Please restate all of the records word for word, setting the pictures aside.
==== Input ====
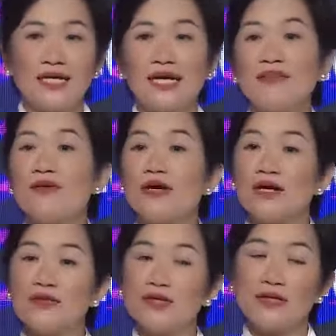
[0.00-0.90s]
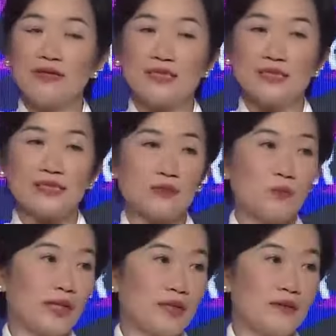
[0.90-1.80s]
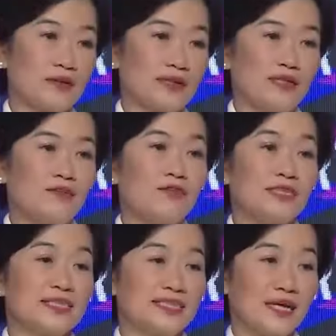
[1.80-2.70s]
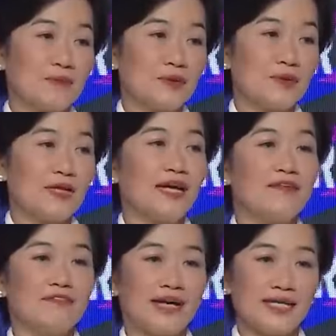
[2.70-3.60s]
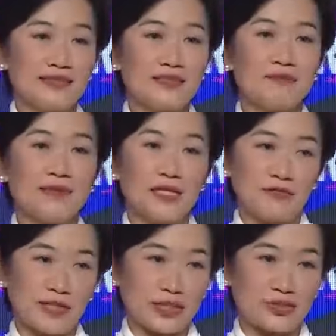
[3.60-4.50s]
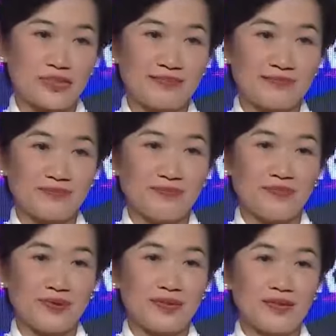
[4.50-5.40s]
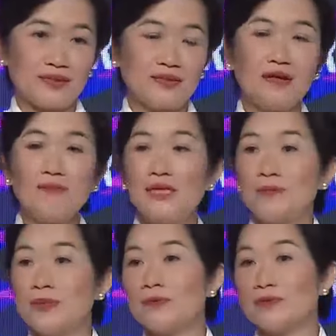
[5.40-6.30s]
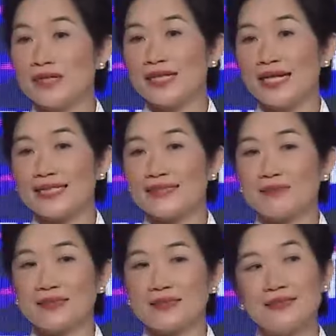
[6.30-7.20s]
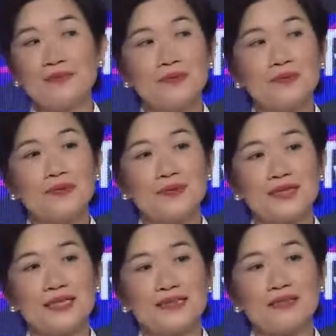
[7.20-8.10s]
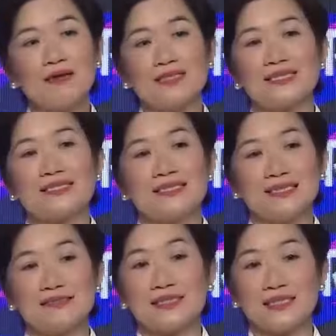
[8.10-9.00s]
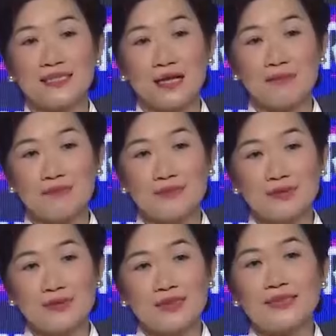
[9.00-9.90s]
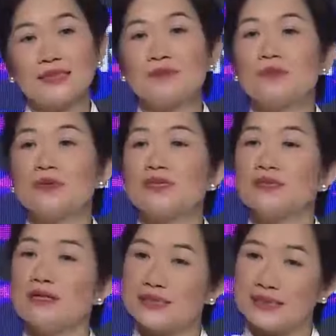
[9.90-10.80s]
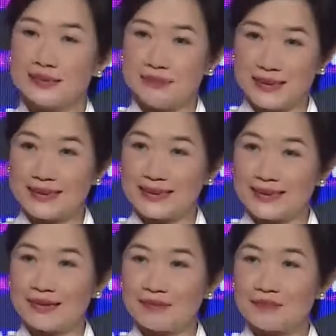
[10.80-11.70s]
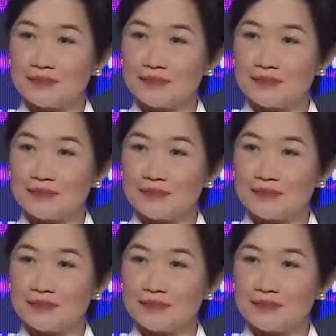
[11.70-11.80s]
And there are other areas as well. For example, advanced manufacturing. Mm-hmm. Not many people realize, but Singapore is not just a services hub. Singapore is not just a business hub.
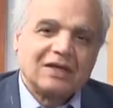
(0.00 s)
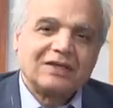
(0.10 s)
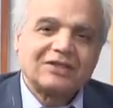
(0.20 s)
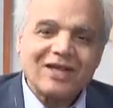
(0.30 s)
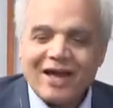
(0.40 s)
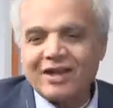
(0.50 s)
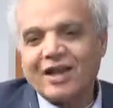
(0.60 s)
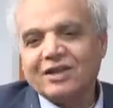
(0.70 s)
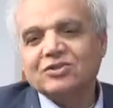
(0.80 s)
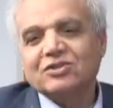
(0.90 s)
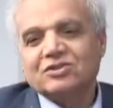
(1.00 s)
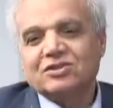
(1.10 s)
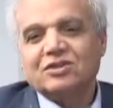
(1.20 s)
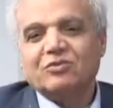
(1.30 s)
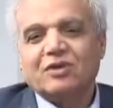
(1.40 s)
the tanning
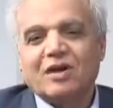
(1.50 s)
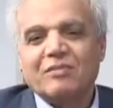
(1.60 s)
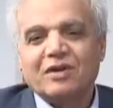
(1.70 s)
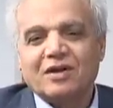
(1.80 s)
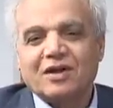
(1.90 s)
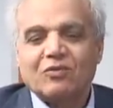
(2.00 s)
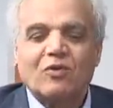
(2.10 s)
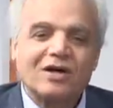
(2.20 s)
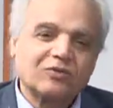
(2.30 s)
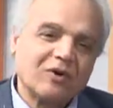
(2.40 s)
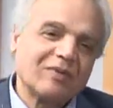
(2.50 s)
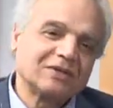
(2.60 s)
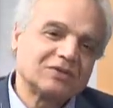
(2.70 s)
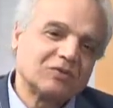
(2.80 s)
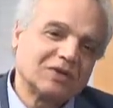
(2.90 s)
industry where American white
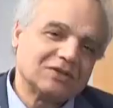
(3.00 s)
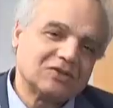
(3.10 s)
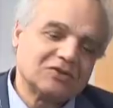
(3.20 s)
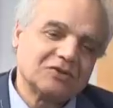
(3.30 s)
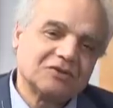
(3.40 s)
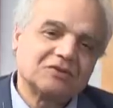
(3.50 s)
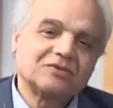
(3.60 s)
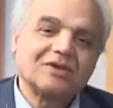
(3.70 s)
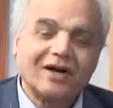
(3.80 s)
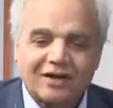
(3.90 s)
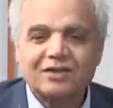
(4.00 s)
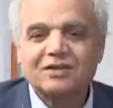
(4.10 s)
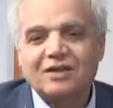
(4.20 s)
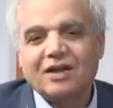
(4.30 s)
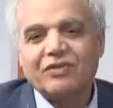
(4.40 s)
women wants to
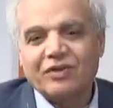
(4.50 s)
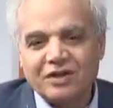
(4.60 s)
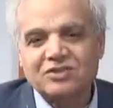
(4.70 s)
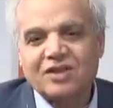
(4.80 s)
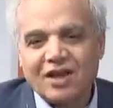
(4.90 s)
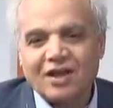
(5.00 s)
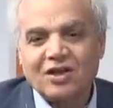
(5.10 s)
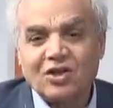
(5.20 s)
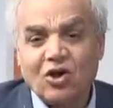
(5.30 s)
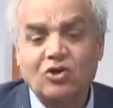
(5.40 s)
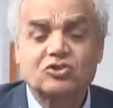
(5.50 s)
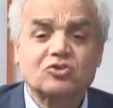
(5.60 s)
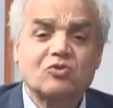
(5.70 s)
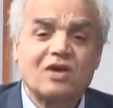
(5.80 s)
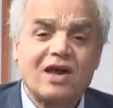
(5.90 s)
darken their skin. And
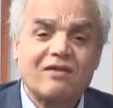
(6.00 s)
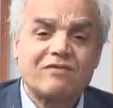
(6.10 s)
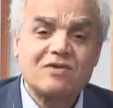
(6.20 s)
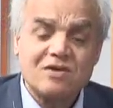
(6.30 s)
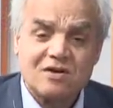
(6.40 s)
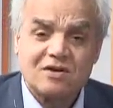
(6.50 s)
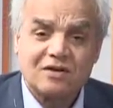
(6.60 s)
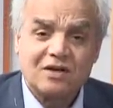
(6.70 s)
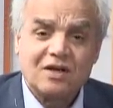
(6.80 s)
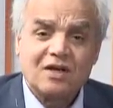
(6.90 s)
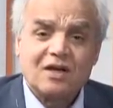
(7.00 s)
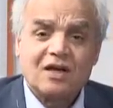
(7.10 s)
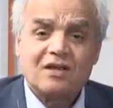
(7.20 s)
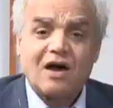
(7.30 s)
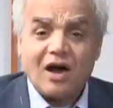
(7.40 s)
also we have here
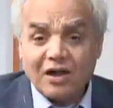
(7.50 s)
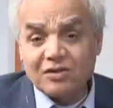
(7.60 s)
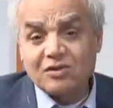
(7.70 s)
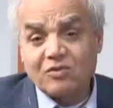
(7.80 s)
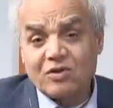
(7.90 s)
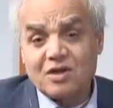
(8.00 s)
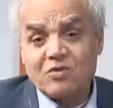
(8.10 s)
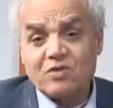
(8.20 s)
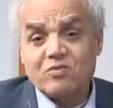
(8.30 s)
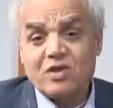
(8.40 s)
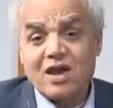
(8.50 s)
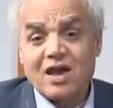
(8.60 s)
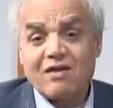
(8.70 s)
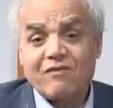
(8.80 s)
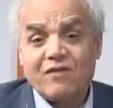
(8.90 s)
the other way when we
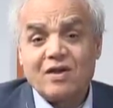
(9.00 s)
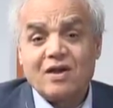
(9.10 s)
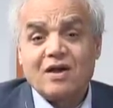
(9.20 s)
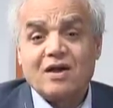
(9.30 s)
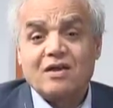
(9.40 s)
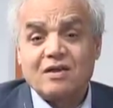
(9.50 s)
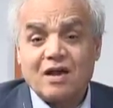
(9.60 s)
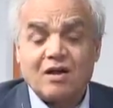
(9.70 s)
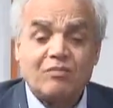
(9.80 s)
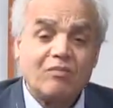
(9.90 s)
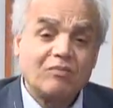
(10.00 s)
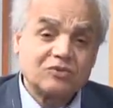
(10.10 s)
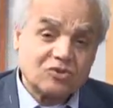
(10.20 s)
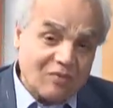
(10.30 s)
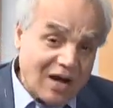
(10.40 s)
have a uh,
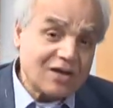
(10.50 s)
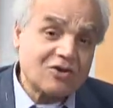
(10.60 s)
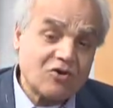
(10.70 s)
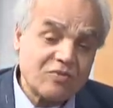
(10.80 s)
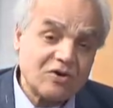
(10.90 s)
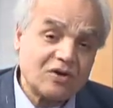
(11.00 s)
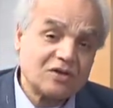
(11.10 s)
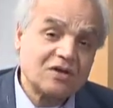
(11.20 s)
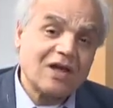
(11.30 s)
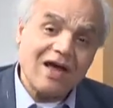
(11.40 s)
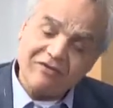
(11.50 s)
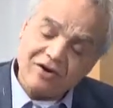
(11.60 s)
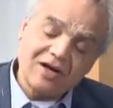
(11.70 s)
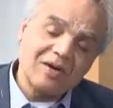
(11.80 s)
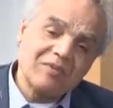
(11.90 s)
Somali community, an
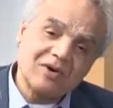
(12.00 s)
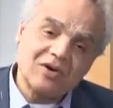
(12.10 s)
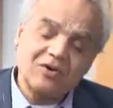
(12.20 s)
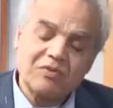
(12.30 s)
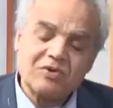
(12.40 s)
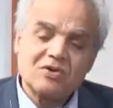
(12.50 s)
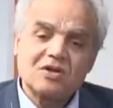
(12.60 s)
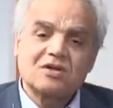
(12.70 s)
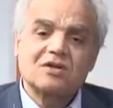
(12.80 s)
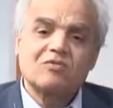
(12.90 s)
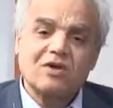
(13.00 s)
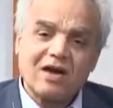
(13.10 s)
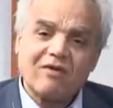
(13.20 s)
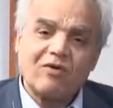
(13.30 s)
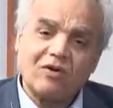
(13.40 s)
African American community, we
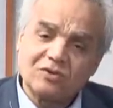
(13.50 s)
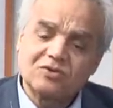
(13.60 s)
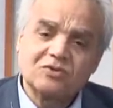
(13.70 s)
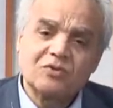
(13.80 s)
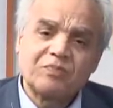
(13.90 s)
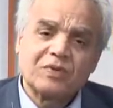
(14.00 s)
have also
====
Answer to this task.
[0.00-0.90s]
[0.90-1.80s]
[1.80-2.70s]
[2.70-3.60s]
[3.60-4.50s]
[4.50-5.40s]
[5.40-6.30s]
[6.30-7.20s]
[7.20-8.10s]
[8.10-9.00s]
[9.00-9.90s]
[9.90-10.80s]
[10.80-11.70s]
[11.70-11.80s]
And there are other areas as well. For example, advanced manufacturing. Mm-hmm. Not many people realize, but Singapore is not just a services hub. Singapore is not just a business hub.
(0.00 s)
(0.10 s)
(0.20 s)
(0.30 s)
(0.40 s)
(0.50 s)
(0.60 s)
(0.70 s)
(0.80 s)
(0.90 s)
(1.00 s)
(1.10 s)
(1.20 s)
(1.30 s)
(1.40 s)
the tanning
(1.50 s)
(1.60 s)
(1.70 s)
(1.80 s)
(1.90 s)
(2.00 s)
(2.10 s)
(2.20 s)
(2.30 s)
(2.40 s)
(2.50 s)
(2.60 s)
(2.70 s)
(2.80 s)
(2.90 s)
industry where American white
(3.00 s)
(3.10 s)
(3.20 s)
(3.30 s)
(3.40 s)
(3.50 s)
(3.60 s)
(3.70 s)
(3.80 s)
(3.90 s)
(4.00 s)
(4.10 s)
(4.20 s)
(4.30 s)
(4.40 s)
women wants to
(4.50 s)
(4.60 s)
(4.70 s)
(4.80 s)
(4.90 s)
(5.00 s)
(5.10 s)
(5.20 s)
(5.30 s)
(5.40 s)
(5.50 s)
(5.60 s)
(5.70 s)
(5.80 s)
(5.90 s)
darken their skin. And
(6.00 s)
(6.10 s)
(6.20 s)
(6.30 s)
(6.40 s)
(6.50 s)
(6.60 s)
(6.70 s)
(6.80 s)
(6.90 s)
(7.00 s)
(7.10 s)
(7.20 s)
(7.30 s)
(7.40 s)
also we have here
(7.50 s)
(7.60 s)
(7.70 s)
(7.80 s)
(7.90 s)
(8.00 s)
(8.10 s)
(8.20 s)
(8.30 s)
(8.40 s)
(8.50 s)
(8.60 s)
(8.70 s)
(8.80 s)
(8.90 s)
the other way when we
(9.00 s)
(9.10 s)
(9.20 s)
(9.30 s)
(9.40 s)
(9.50 s)
(9.60 s)
(9.70 s)
(9.80 s)
(9.90 s)
(10.00 s)
(10.10 s)
(10.20 s)
(10.30 s)
(10.40 s)
have a uh,
(10.50 s)
(10.60 s)
(10.70 s)
(10.80 s)
(10.90 s)
(11.00 s)
(11.10 s)
(11.20 s)
(11.30 s)
(11.40 s)
(11.50 s)
(11.60 s)
(11.70 s)
(11.80 s)
(11.90 s)
Somali community, an
(12.00 s)
(12.10 s)
(12.20 s)
(12.30 s)
(12.40 s)
(12.50 s)
(12.60 s)
(12.70 s)
(12.80 s)
(12.90 s)
(13.00 s)
(13.10 s)
(13.20 s)
(13.30 s)
(13.40 s)
African American community, we
(13.50 s)
(13.60 s)
(13.70 s)
(13.80 s)
(13.90 s)
(14.00 s)
have also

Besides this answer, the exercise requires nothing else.